Allons voir comment cela fonctionne à une centaine de mètres, du côté de la maison de la presse. Un auteur local ? Ma foi oui, cela peut être intéressant. L’éditeur ? Publius. Hou-là, qui c’est ? Qui le diffuse, qui le distribue ? Machin et Truc. Aïe ! Qui c’est ceux-là ? Écoutez, monsieur l’auteur local, apportez-nous donc une petite pile de vos bouquins et vous verrez, nous en vendrons. Commander chez directement chez Publius ? Bof. Chez Machin et Truc ? Ah non, on n’a pas l’habitude de travailler avec eux. Allons, vous avez bien quelques exemplaires sous la main ? Apportez-les, c’est plus simple ! À la bonne franquette ! En réalité, la simplicité et la bonne franquette n’ont rien à voir là-dedans. La maison de la presse rechigne à passer commande, même pour un dépôt, auprès d’un fournisseur avec lequel elle ne travaille pas car les frais de livraison seront à sa charge. Cela n’est pas dirigé contre moi et n’est en rien spécifique à la maison de la presse de ma ville. Alors, puisque je ne suis ni une vedette du ballon ni un psychopathe japonais cannibale, la maison de la presse ne va pas régler des frais de livraison pour un ouvrage à la clientèle et au tirage confidentiels. De mon côté, je ne vois pas pourquoi je ferais le travail de la maison de la presse en l’approvisionnant moi-même en ouvrages de mon stock personnel (ouvrages que j’ai donc achetés) sur lesquels elle prélèverait sa marge sans avoir levé le petit doigt et avec en prime, si j’ose dire, le risque pour moi de récupérer des invendus dans un état qui rebutera même les chiffonniers d’Emmaüs. Voilà donc le problème réglé avec la maison de la presse.
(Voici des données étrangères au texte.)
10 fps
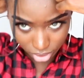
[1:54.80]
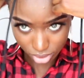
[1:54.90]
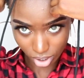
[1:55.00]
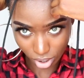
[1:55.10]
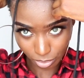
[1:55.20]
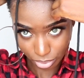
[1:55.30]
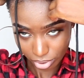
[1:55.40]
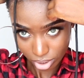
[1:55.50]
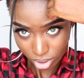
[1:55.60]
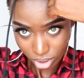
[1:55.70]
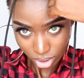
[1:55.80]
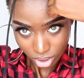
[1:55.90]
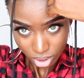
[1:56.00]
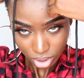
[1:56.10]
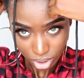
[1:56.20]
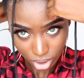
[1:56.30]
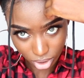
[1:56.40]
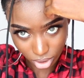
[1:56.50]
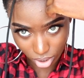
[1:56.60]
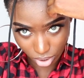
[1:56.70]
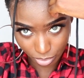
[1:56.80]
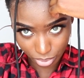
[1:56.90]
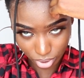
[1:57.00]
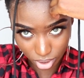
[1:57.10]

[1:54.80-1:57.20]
it up and up.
Et les grandes surfaces alors ? La plus importante d’entre elle, située dans un centre commercial sur la zone industrielle, propose un choix plus quantitatif que qualitatif. Avec mes livres tirés à moins de mille exemplaires, j’ai autant de chances d’émouvoir sa centrale d’achat que de faire éternuer un poisson en lui soufflant à la gueule la fumée de mon cigare.